В стихотворении еще говорилось о маках, анютиных глазках и астрах. Папа читал его с волнением, и как ему хотелось, чтобы мы с мамой стали похожи на эти растения! Я прикрыл губы ладонью, чтобы не заметно было улыбки.
Мама же всегда серьезно относится к чтению стихов. Мама похвалила стихотворение, она повторила:
— «…Быть чище и выше других»… Господи, — сказала мама, — кто себе может позволить такую роскошь?
А папа уже читал другое стихотворение, улыбался и совсем не собирался задуматься над тем, что такое ответственность перед семьей.
Настало время рассказать о нем.
О том, что за человек мой папа; о том, как он жил сам по себе, пока не оказался в нашем доме; о том, как мы подбирали ему тему и делали для этой темы все, что могли
Однажды в наш благополучный дом вкралась неудача: папа выбрал недиссертабельную тему. Нельзя сказать, что папа в этом виноват. По-моему, ни один человек на свете не догадался бы, что тема с изъяном. Помню, я вместе со всеми ее осматривал: в ней две буквы «ф» рядышком, в ней волнующее слово ЭВМ — ничего подозрительного. Недаром дед считает, что недиссертабельных тем вообще не существует. Он во всем винит папу: мол, папа покалечил тему, а теперь придумывает оправдания. Я, конечно, с дедом не соглашаюсь, и дед хвалит меня:
— Ты правильно делаешь, что защищаешь отца.

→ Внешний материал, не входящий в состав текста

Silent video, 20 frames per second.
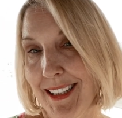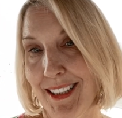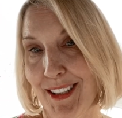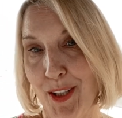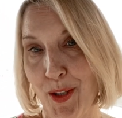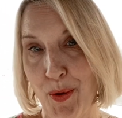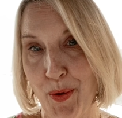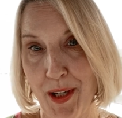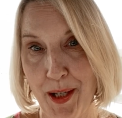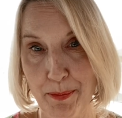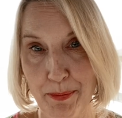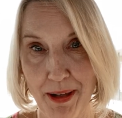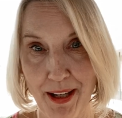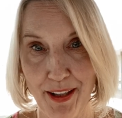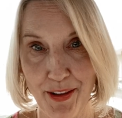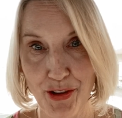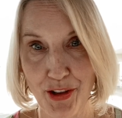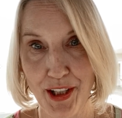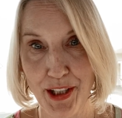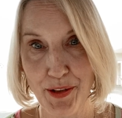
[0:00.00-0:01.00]
So I
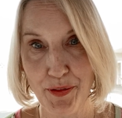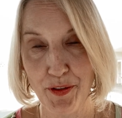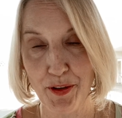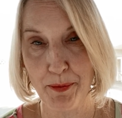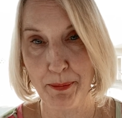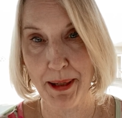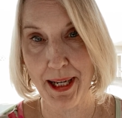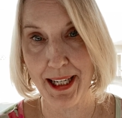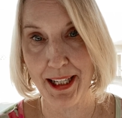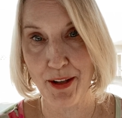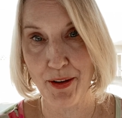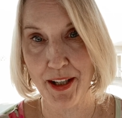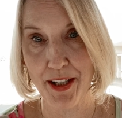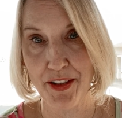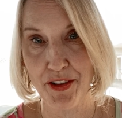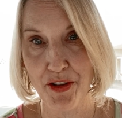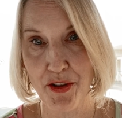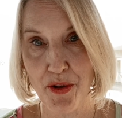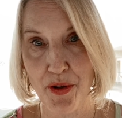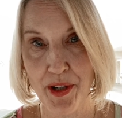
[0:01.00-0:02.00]
apologize for the
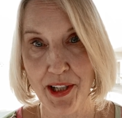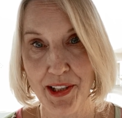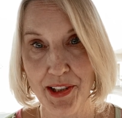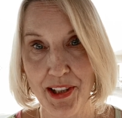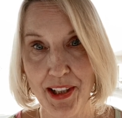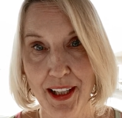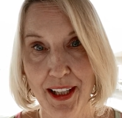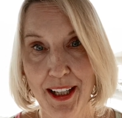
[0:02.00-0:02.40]
background noise,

Но тут же он вздохнет, и я догадываюсь, какие слова просятся у него на язык: «Такой уж человек твой отец!»
Мой папа, Леонид Георгиевич Бесфамильный, родился во время землетрясения и с тех пор ходит в неудачниках. Если же в его жизни случаются удачи, то какие-то странные.
В 1943 году погиб на фронте его отец, папа жил впроголодь, видел всякое. Мама считает, что от этого в нем развилась склонность к «душевным огорчениям» и некоторым другим странностям. Учился папа в той самой школе, в которой теперь я учусь, успевал хорошо и, как я слышал, даже помогал своей маме по дому.
Высшее образование папа получил в университете, на механико-математическом факультете. Тут уж он учился на одни пятерки. («Чтоб получать повышенную стипендию», — говорит папа. А мама добавляет: «Да он же очень способный!»)
В университете папа добился большой удачи: стал чемпионом по русским шашкам. Друзья в честь этого события подарили ему на день рождения красивую рубашку в клетку, фуражку в клетку и дюжину клетчатых носовых платков. Это было смешно.